Etwas mehr als ein Viertel der Probanden gab an, sich manchmal einsam zu fühlen. Weitere fünf Prozent fühlten sich regelmäßig ziemlich allein. Die einsamen Jugendlichen hatten ein um 24 Prozent höheres Risiko für Müdigkeit und Konzentrations-schwierigkeiten während des Tages als die Zwillinge, die sich eher nicht einsam fühlten. Der Zusammenhang bestand auch dann noch, als die Wissenschaftler psychische Krankheiten wie Depressionen oder Ängste herausrechneten, weil diese Leiden oft mit Schlafstörungen einhergehen. Professor Louise Arseneault vom Institut für Psychiatrie, Psychologie und Neurowissenschaften (IoPPN) am King’s College London sagte dazu: „Eine verminderte Schlaf-Qualität ist eine von vielen Möglichkeiten, wie Einsamkeit unter die Haut geht.“ Da an der Studie auch etliche eineiige Zwillinge teilnahmen, deren Erbgut naturgemäß fast identisch ist, konnten die Wissenschaftler auch überprüfen, welche Rolle die Gene dabei spielen. Das Erbgut, so zeigt die Untersuchung scheint hier jedoch wahrscheinlich nicht der Übeltäter zu sein.

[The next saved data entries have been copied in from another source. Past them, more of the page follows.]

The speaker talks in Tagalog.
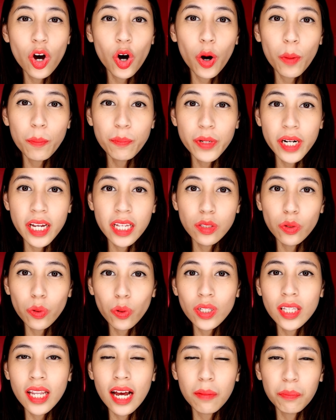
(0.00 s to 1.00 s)
ombre
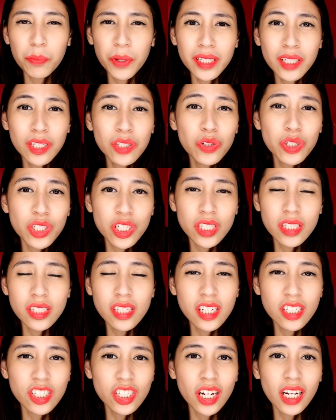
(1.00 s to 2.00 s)
look lang. Pwede nyo
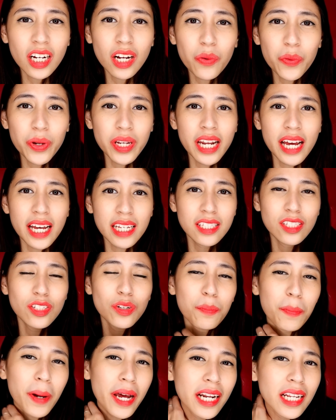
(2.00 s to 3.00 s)
din siyang gawin as
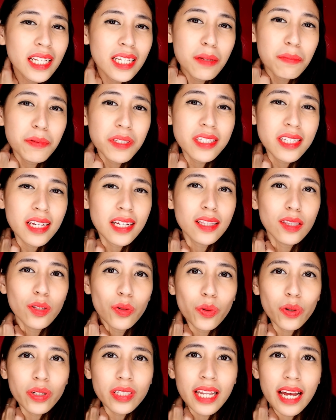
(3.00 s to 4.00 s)
yung parang lipstick
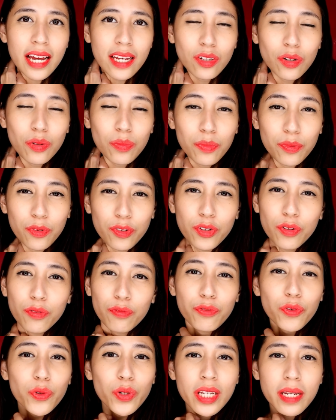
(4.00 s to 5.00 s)
look na yung,
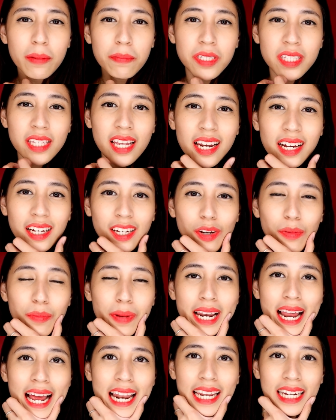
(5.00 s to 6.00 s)
yung full lips talaga yung
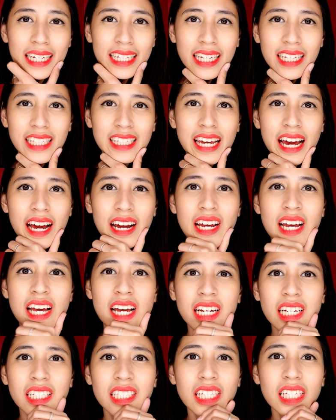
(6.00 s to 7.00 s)
malalagyan niya.
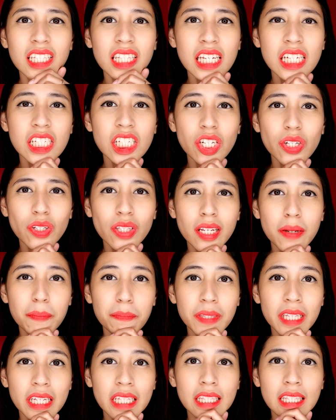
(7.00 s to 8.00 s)
Kasi hindi siya yung lip
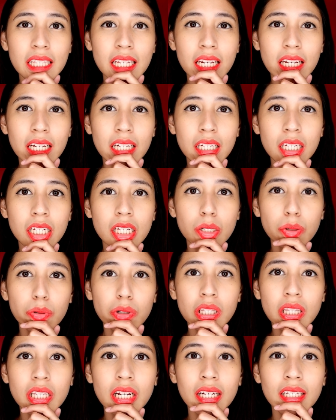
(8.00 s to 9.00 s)
tint na
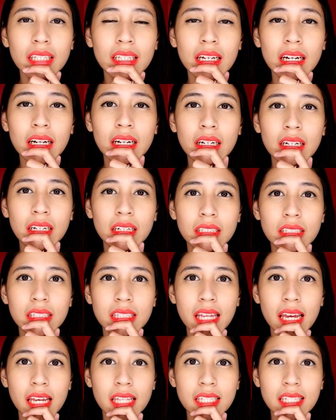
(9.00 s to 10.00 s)
nagiiwan lang ng
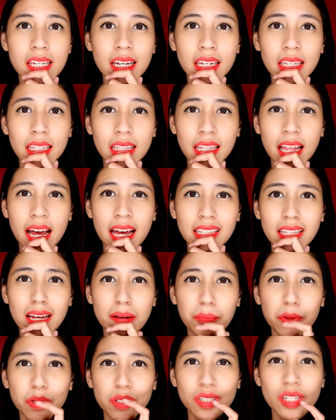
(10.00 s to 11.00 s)
stain sa gitna.
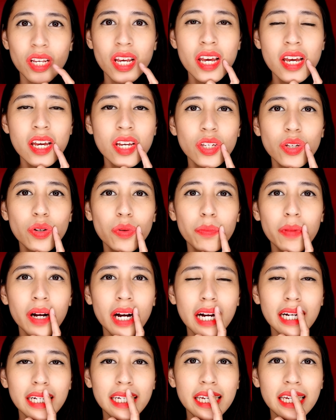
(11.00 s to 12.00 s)
Tapos, yung
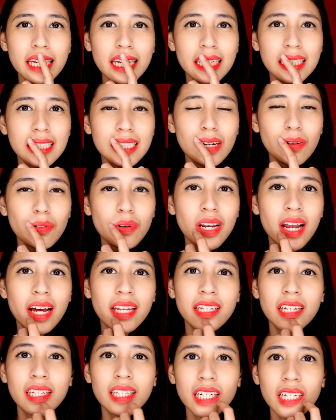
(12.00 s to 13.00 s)
mga gilid niya
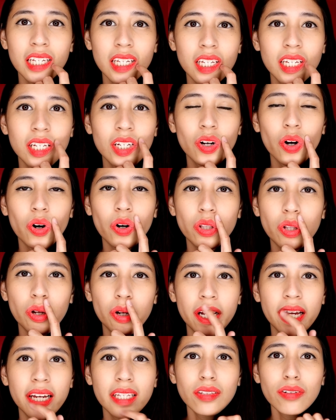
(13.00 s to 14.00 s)
wala nang nagiging
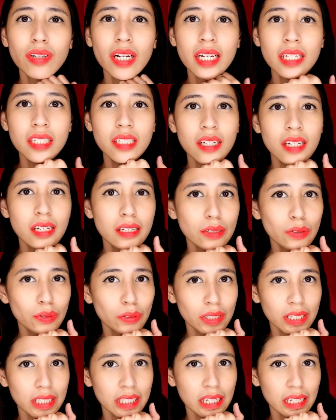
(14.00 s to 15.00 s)
color. Ito guys, ayan eh,
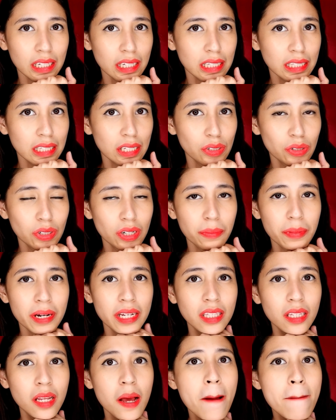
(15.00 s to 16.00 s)
o, kitang-kita nyo
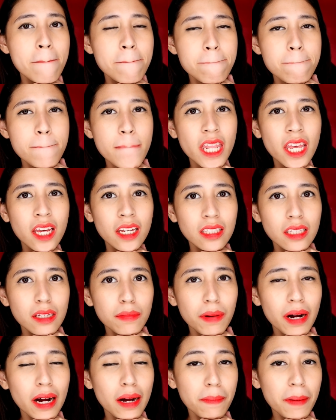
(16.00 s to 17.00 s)
naman.
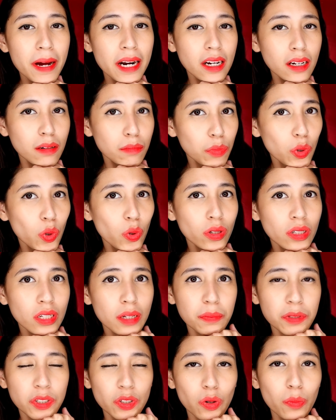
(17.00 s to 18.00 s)
'di ba? Parang buong
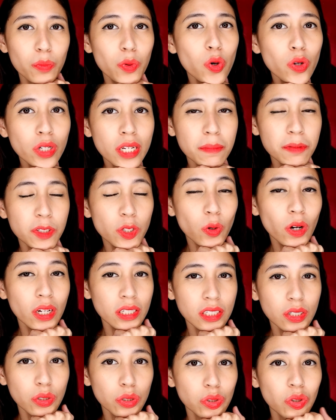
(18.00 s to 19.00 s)
lips ko. Buong lips ko
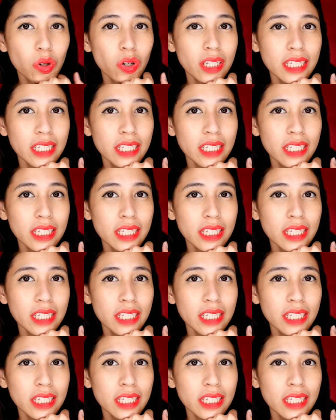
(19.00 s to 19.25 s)
kasi gusto ko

Eine mögliche Erklärung für den Zusammenhang ist für die Wissenschaftler vielmehr, dass sich einsame Menschen weniger sicher fühlen. Wer von seiner sozialen Gruppe getrennt wird, ist schließlich schon rein evolutionär eine leichtere Beute. Dieses gefühlte Unbehagen führt womöglich zu einer Stressreaktion, die den Schlaf stört. Aus früheren Arbeiten (3) etwa gibt es Hinweise, dass Einsamkeit mit einer veränderten Menge an zirkulierendem Kortisol einhergeht, einem wichtigen Spieler im körpereigenen Stress-System. Bereits erlebte Gewalt könnte diesen Zusammenhang noch verstärken.
Die Wissenschaftler prüften daher, wer von den Probanden schon einmal Erfahrungen mit Gewalt oder Missbrauch durch Familienmitglieder oder Gleichaltrige gemacht hat. Tatsächlich zeigte sich, dass die Verbindung von Schlafstörungen und Einsamkeit deutlich stärker bei Probanden war, die besonders schwere Formen von Gewalt und Missbrauch erlebt haben. „Es ist wichtig sich klarzumachen, dass Einsamkeit in einigen Menschen mit bereits bestehenden Verwundbarkeiten interagiert“, sagte Timothy Matthews vom IoPPN am King’s College London. „Diese Menschen sollten auf ihre Bedürfnisse zugeschnittene Unterstützung bekommen.“ Zumindest, wenn andere Studien diese ersten Hinweise der Wissenschaftler bestätigen können.